_Requirement_:
Return the records exactly, from the first line through the "[0:01.07-0:02.13]" line.

_Data listing_:
##########

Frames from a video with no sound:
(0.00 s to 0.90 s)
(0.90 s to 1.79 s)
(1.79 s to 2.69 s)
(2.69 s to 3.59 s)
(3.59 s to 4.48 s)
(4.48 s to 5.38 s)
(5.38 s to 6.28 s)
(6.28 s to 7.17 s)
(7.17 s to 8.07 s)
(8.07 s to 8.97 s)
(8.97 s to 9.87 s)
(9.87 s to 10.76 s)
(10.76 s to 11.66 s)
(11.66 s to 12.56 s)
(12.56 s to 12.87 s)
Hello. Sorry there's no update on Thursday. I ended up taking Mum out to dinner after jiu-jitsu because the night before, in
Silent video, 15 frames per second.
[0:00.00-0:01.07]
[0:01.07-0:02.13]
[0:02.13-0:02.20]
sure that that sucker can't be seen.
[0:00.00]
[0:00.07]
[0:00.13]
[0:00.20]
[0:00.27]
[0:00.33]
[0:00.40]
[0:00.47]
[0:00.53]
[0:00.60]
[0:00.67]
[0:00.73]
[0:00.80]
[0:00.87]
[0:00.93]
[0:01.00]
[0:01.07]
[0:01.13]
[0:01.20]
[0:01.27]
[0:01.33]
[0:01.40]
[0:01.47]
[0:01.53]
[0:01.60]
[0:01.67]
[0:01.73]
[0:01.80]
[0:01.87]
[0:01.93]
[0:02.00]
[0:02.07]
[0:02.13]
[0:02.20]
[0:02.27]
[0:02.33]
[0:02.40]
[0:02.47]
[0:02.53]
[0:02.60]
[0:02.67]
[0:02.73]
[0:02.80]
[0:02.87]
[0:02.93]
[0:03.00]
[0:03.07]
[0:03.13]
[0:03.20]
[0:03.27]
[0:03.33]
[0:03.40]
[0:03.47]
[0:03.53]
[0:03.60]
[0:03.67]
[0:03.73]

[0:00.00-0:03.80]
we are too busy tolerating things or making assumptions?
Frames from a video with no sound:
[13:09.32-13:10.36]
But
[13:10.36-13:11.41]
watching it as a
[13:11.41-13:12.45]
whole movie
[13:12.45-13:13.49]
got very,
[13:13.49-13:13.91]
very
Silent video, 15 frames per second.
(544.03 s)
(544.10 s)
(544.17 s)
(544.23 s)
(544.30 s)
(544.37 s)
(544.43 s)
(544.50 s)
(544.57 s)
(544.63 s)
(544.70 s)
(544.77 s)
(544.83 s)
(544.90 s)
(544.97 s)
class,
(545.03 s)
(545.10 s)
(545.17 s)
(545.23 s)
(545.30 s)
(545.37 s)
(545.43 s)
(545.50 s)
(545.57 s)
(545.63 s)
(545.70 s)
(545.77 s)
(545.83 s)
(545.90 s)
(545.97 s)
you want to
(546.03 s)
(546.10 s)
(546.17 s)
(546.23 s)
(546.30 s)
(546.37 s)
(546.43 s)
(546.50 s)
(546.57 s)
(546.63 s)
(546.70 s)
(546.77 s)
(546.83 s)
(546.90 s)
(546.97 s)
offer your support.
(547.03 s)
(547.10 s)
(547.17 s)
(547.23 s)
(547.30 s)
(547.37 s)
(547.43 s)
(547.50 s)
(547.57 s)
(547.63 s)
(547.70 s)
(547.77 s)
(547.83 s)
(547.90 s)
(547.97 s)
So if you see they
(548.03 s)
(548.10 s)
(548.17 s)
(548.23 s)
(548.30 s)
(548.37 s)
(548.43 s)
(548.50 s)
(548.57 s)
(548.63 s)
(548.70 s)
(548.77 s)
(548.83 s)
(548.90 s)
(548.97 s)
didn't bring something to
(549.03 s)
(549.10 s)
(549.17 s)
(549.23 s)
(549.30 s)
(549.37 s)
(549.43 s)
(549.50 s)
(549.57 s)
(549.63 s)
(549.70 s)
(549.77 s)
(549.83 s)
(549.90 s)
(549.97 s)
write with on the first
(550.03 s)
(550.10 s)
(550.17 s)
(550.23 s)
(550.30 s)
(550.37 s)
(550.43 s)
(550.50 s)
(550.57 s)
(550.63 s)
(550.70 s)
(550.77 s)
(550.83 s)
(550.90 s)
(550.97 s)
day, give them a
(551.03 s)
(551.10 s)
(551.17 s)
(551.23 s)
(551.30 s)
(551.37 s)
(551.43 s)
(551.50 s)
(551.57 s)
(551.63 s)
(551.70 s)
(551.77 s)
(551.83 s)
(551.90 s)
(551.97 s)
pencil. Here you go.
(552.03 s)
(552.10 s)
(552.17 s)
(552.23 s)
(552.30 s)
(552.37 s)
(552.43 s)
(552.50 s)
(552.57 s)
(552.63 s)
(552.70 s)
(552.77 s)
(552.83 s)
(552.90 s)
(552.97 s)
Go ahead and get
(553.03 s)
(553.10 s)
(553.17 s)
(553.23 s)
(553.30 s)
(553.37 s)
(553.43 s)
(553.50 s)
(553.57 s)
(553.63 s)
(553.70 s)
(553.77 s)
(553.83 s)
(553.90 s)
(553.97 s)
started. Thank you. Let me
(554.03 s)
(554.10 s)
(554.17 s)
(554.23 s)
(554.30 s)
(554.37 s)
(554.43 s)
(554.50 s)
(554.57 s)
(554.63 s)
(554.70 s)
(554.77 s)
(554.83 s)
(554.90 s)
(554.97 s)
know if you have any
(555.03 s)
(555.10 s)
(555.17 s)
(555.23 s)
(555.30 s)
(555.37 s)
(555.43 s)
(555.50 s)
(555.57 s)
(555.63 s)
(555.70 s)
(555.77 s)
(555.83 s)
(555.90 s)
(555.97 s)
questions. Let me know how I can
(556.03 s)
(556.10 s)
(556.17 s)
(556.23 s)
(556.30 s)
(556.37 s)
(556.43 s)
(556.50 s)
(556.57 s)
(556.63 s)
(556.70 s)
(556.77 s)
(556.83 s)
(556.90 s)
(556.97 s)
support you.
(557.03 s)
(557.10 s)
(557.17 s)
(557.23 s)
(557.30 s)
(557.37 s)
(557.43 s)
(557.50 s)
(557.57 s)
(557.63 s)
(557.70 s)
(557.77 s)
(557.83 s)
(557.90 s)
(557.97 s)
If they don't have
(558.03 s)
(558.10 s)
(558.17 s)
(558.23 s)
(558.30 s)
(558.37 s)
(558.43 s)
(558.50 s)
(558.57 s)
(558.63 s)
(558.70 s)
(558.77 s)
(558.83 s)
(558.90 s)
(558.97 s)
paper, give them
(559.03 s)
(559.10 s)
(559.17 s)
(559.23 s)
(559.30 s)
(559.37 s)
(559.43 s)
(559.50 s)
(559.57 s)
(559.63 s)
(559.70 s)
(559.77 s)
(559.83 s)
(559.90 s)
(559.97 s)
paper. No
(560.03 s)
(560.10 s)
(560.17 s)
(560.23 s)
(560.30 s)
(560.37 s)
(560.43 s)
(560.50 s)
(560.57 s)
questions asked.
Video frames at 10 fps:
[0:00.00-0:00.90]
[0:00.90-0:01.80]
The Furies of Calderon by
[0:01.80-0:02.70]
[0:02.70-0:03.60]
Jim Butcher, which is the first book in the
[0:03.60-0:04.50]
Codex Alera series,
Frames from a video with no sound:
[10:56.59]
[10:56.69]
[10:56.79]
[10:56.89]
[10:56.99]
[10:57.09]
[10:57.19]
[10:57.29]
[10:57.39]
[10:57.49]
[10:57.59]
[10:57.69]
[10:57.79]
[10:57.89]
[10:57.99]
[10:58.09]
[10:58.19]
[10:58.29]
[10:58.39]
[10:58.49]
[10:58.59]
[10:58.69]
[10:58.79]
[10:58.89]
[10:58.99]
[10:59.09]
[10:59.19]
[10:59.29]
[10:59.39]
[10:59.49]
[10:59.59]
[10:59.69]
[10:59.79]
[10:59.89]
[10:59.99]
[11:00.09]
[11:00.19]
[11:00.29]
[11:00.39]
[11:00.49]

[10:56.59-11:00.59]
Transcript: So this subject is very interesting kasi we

##########

_Task response_:
Frames from a video with no sound:
(0.00 s to 0.90 s)
(0.90 s to 1.79 s)
(1.79 s to 2.69 s)
(2.69 s to 3.59 s)
(3.59 s to 4.48 s)
(4.48 s to 5.38 s)
(5.38 s to 6.28 s)
(6.28 s to 7.17 s)
(7.17 s to 8.07 s)
(8.07 s to 8.97 s)
(8.97 s to 9.87 s)
(9.87 s to 10.76 s)
(10.76 s to 11.66 s)
(11.66 s to 12.56 s)
(12.56 s to 12.87 s)
Hello. Sorry there's no update on Thursday. I ended up taking Mum out to dinner after jiu-jitsu because the night before, in
Silent video, 15 frames per second.
[0:00.00-0:01.07]
[0:01.07-0:02.13]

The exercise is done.